> _DATA RECORDS_
---

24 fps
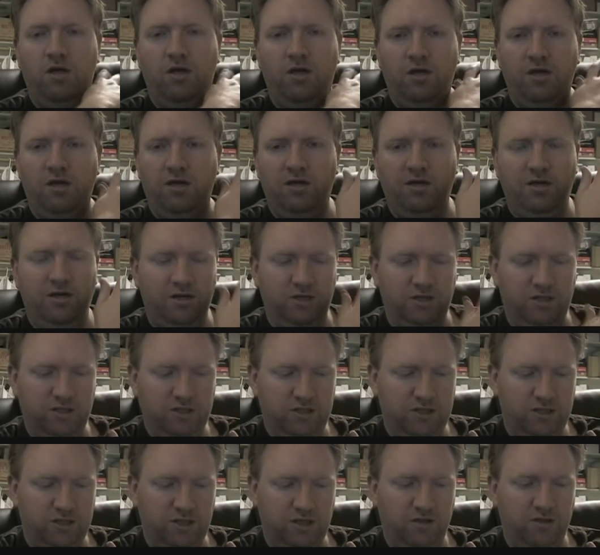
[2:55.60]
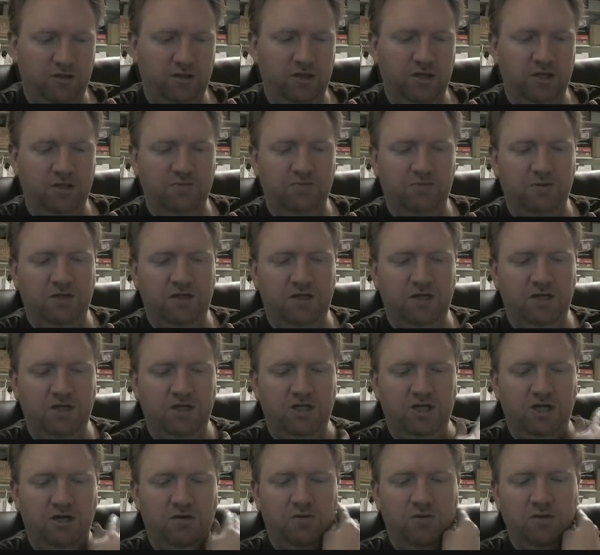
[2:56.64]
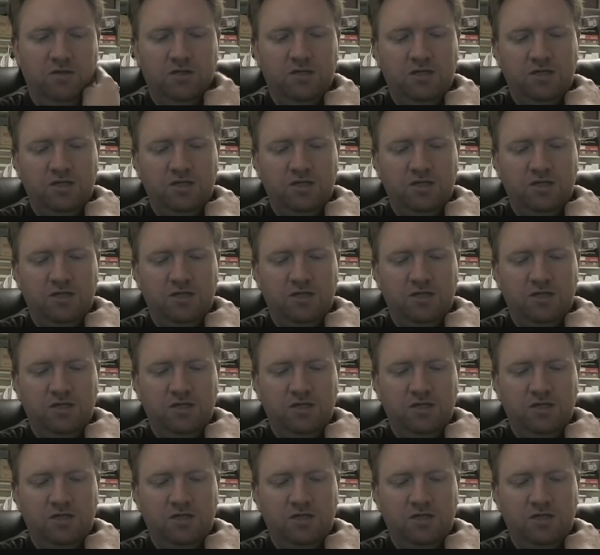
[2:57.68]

and just see this. But then JWoww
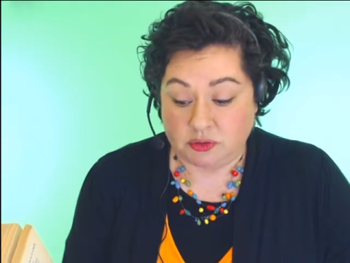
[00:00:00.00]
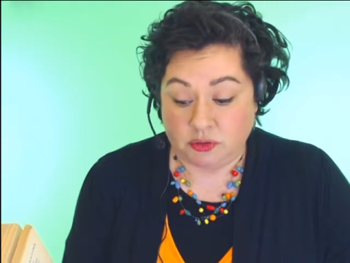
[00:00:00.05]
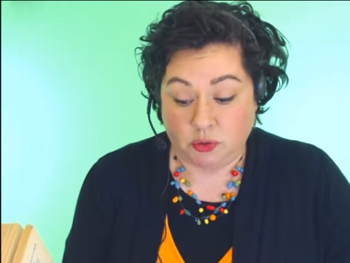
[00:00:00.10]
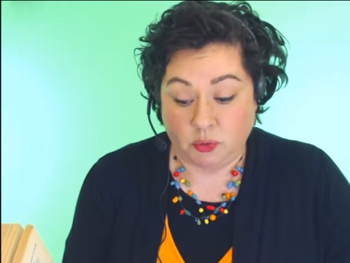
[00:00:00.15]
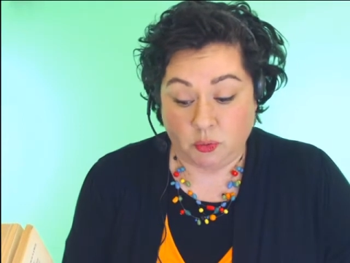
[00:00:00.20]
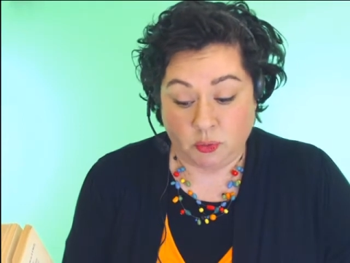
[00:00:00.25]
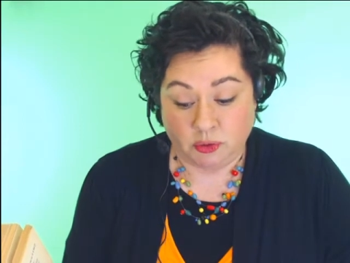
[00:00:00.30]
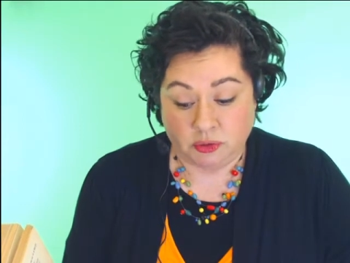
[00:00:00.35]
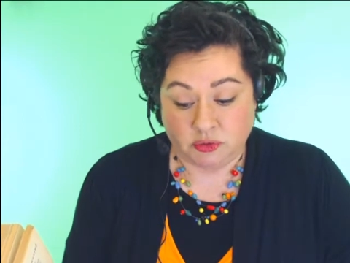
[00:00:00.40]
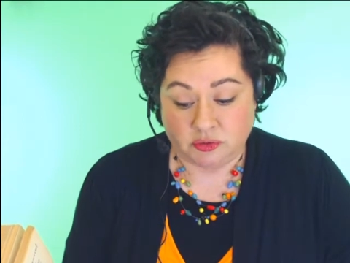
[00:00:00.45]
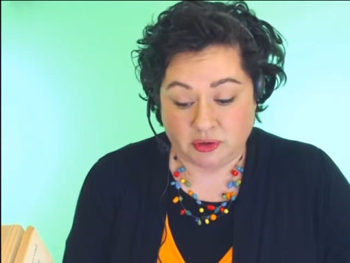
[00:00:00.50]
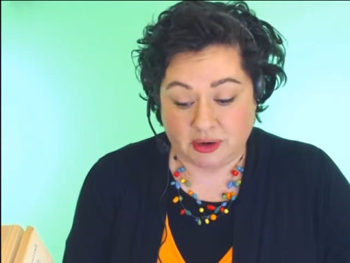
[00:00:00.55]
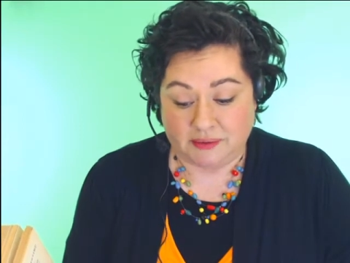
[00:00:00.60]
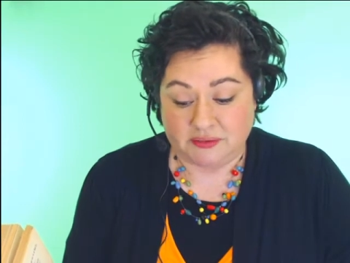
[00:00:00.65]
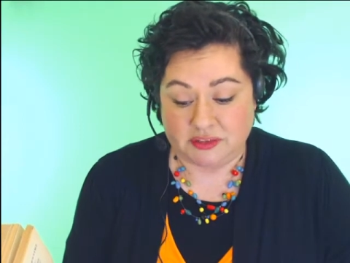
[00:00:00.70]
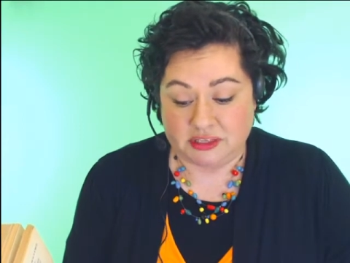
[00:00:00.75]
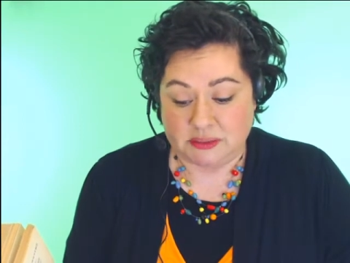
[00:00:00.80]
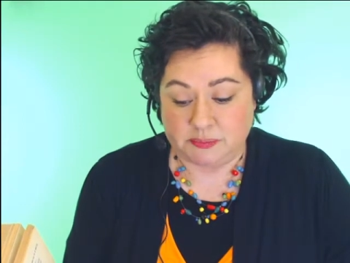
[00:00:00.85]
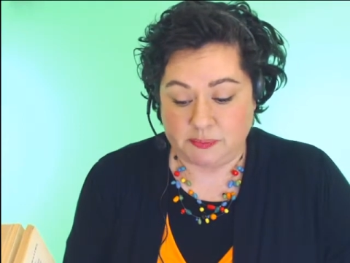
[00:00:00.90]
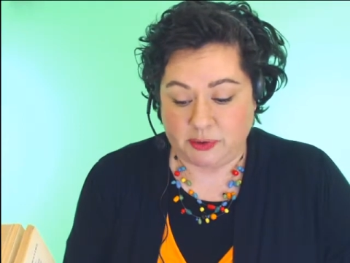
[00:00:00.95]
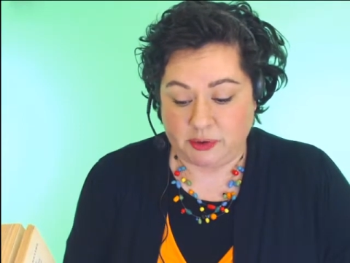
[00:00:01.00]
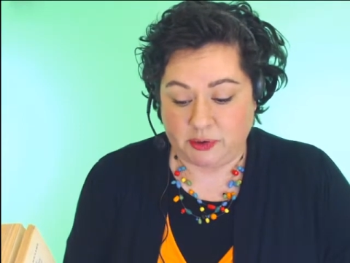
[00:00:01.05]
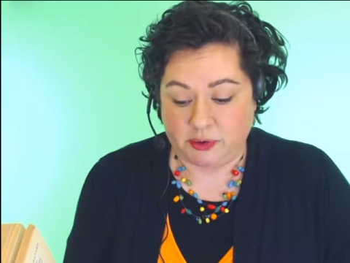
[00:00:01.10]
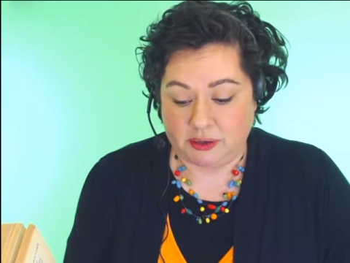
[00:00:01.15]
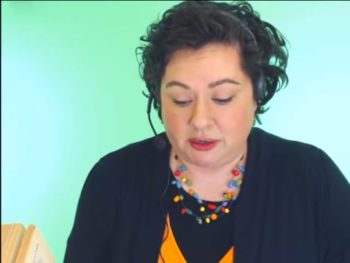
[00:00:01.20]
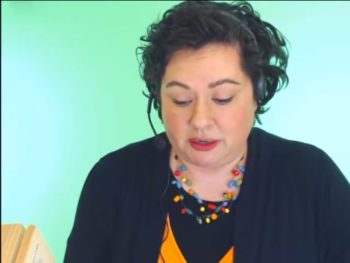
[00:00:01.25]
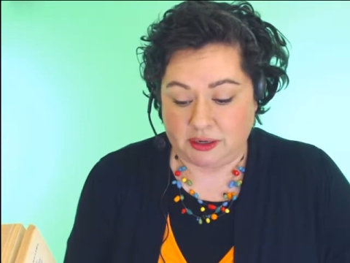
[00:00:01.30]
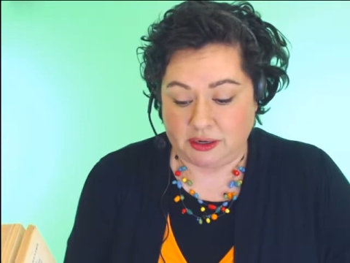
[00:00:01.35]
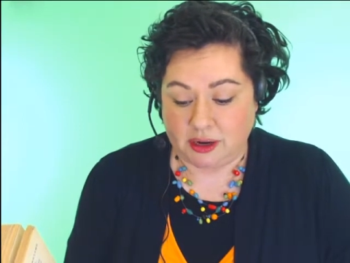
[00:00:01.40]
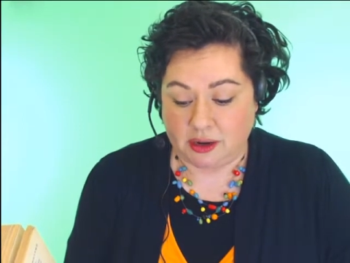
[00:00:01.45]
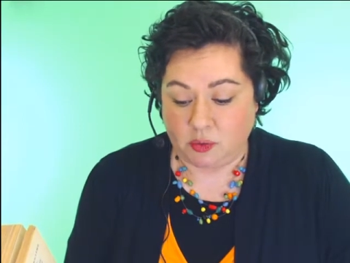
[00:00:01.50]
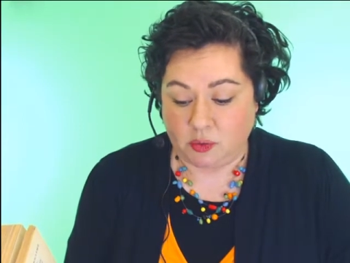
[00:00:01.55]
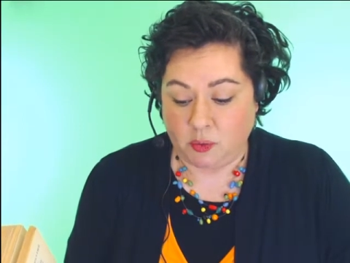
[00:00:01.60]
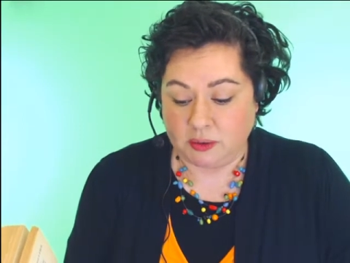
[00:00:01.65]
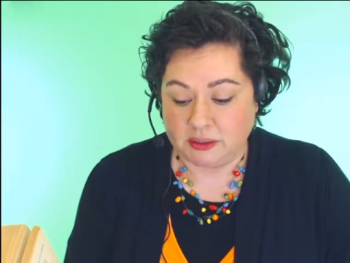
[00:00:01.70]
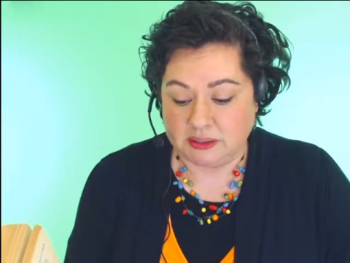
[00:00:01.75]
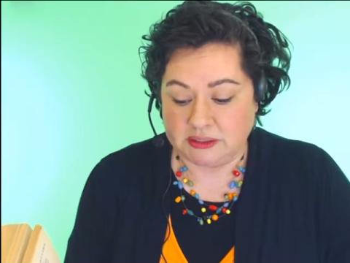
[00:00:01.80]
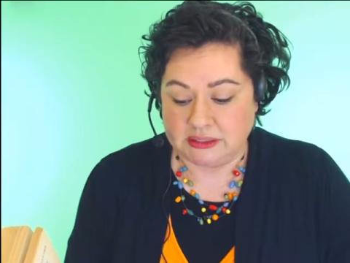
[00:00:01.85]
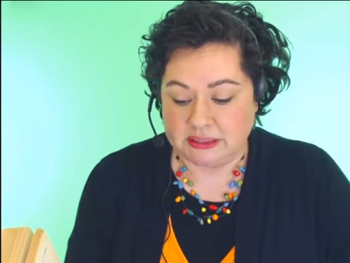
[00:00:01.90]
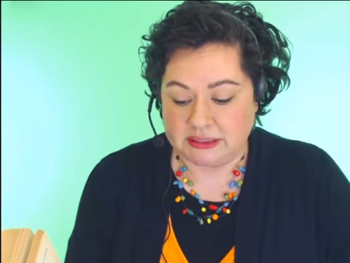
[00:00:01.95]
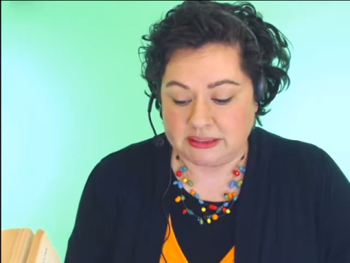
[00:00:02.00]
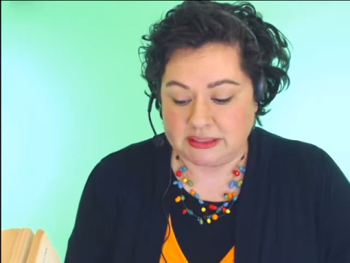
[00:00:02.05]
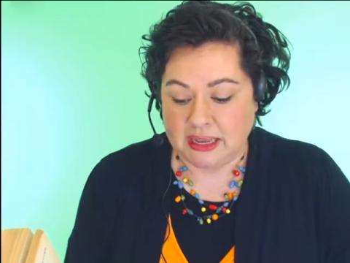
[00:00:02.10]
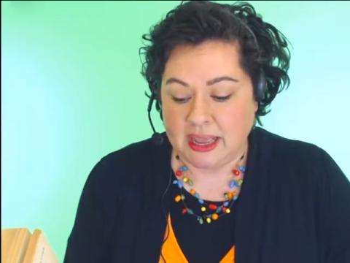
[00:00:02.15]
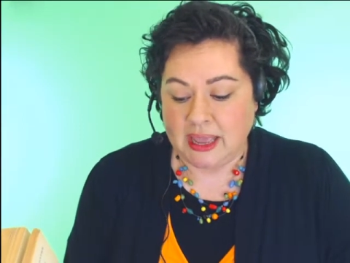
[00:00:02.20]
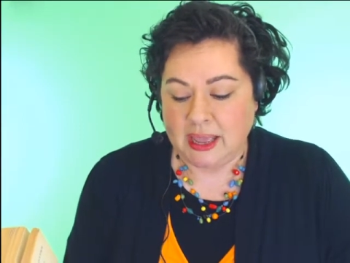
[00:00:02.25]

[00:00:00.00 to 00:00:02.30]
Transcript: nor drive the spirited young horses,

---

> _WORK ITEM_
Hand over the entries again, exactly as written and without the pictures.

> _RESULT BELOW_
24 fps
[2:55.60]
[2:56.64]
[2:57.68]

and just see this. But then JWoww
[00:00:00.00]
[00:00:00.05]
[00:00:00.10]
[00:00:00.15]
[00:00:00.20]
[00:00:00.25]
[00:00:00.30]
[00:00:00.35]
[00:00:00.40]
[00:00:00.45]
[00:00:00.50]
[00:00:00.55]
[00:00:00.60]
[00:00:00.65]
[00:00:00.70]
[00:00:00.75]
[00:00:00.80]
[00:00:00.85]
[00:00:00.90]
[00:00:00.95]
[00:00:01.00]
[00:00:01.05]
[00:00:01.10]
[00:00:01.15]
[00:00:01.20]
[00:00:01.25]
[00:00:01.30]
[00:00:01.35]
[00:00:01.40]
[00:00:01.45]
[00:00:01.50]
[00:00:01.55]
[00:00:01.60]
[00:00:01.65]
[00:00:01.70]
[00:00:01.75]
[00:00:01.80]
[00:00:01.85]
[00:00:01.90]
[00:00:01.95]
[00:00:02.00]
[00:00:02.05]
[00:00:02.10]
[00:00:02.15]
[00:00:02.20]
[00:00:02.25]

[00:00:00.00 to 00:00:02.30]
Transcript: nor drive the spirited young horses,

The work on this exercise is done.